◆ Exercise brief
Without the pictures, copy all the entries below exactly.
[Provided records — start]
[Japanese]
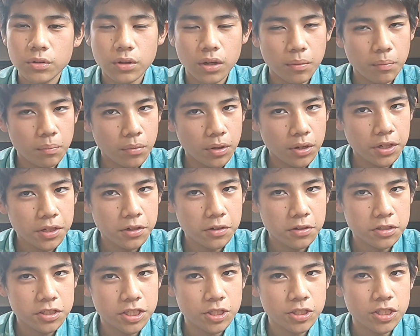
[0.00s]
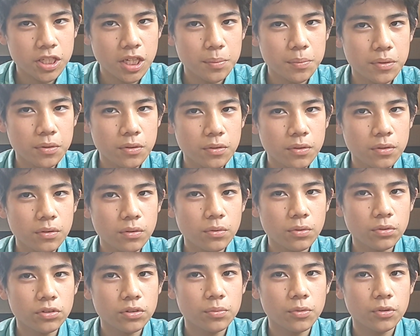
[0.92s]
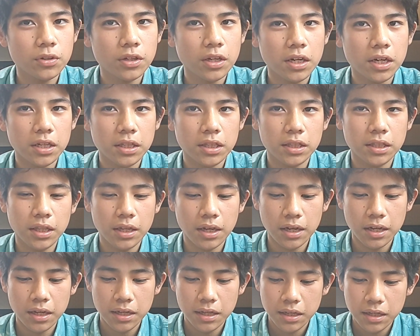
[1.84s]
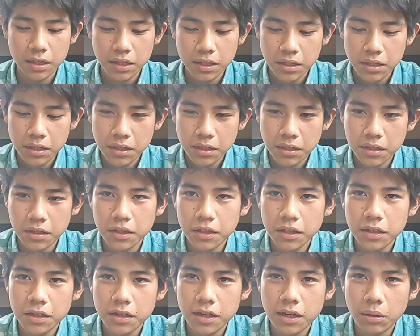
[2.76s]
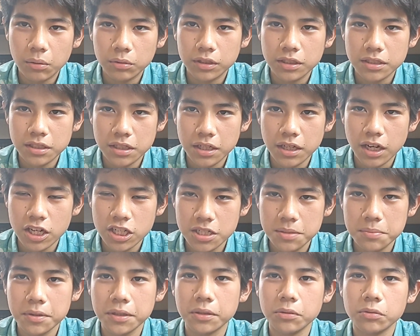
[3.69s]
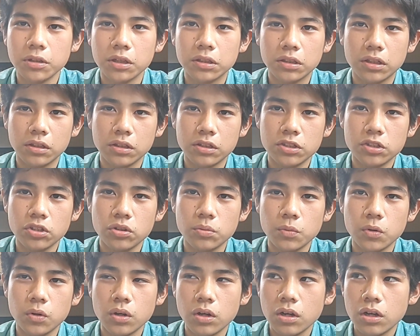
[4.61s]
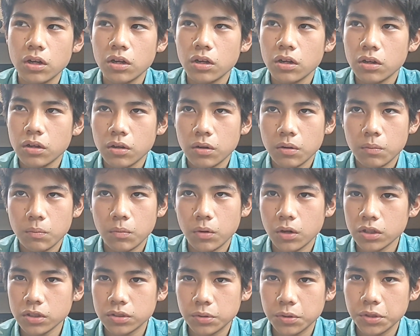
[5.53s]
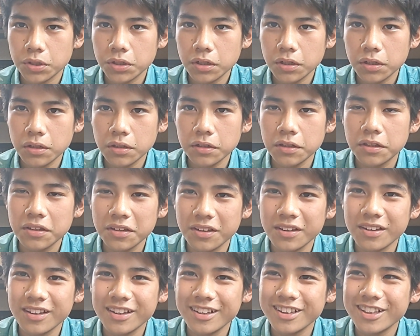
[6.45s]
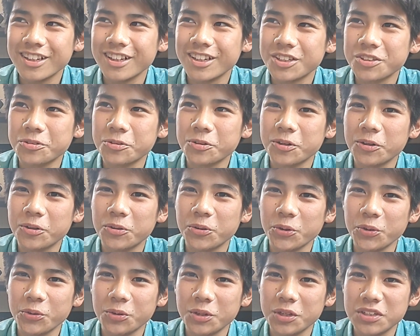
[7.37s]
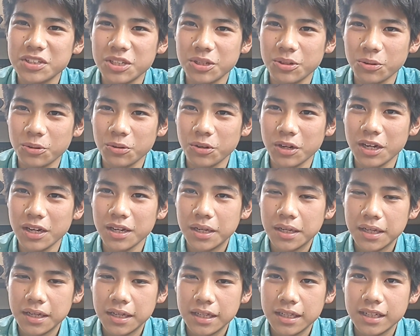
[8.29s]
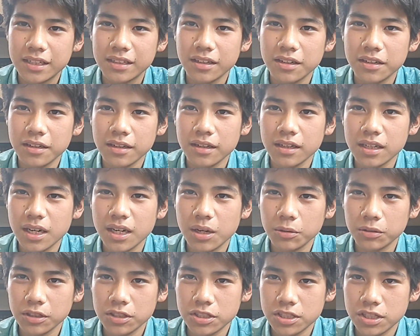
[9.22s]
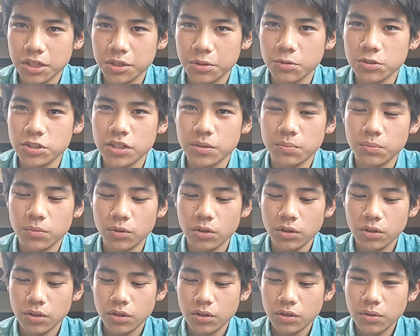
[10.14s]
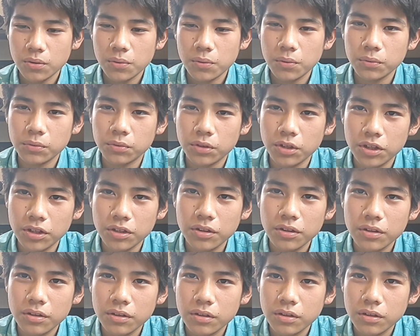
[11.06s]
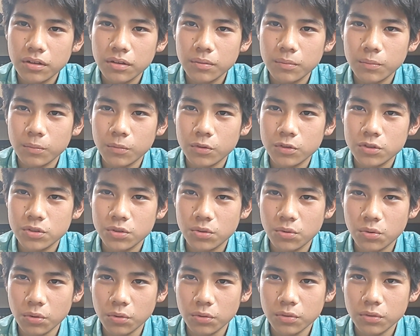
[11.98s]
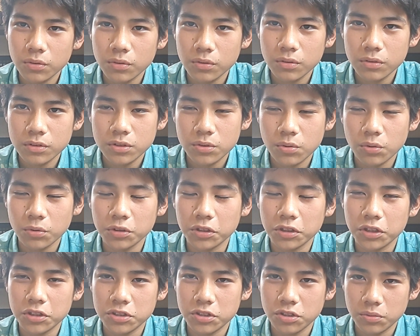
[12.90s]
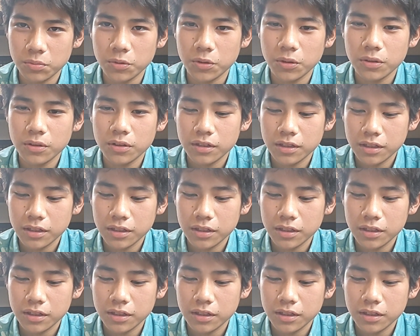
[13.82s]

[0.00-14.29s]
あんまり口ずさみこともなかった、え演歌をですね初めて歌ったんですけどもまあそりゃね、え小学校4年生の子がいきなり演歌を歌っちゃ両親も本当にもうすっこすっころんでたんですけども、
[Provided records — finish]
◆ Answer to this problem
[Japanese]
[0.00s]
[0.92s]
[1.84s]
[2.76s]
[3.69s]
[4.61s]
[5.53s]
[6.45s]
[7.37s]
[8.29s]
[9.22s]
[10.14s]
[11.06s]
[11.98s]
[12.90s]
[13.82s]

[0.00-14.29s]
あんまり口ずさみこともなかった、え演歌をですね初めて歌ったんですけどもまあそりゃね、え小学校4年生の子がいきなり演歌を歌っちゃ両親も本当にもうすっこすっころんでたんですけども、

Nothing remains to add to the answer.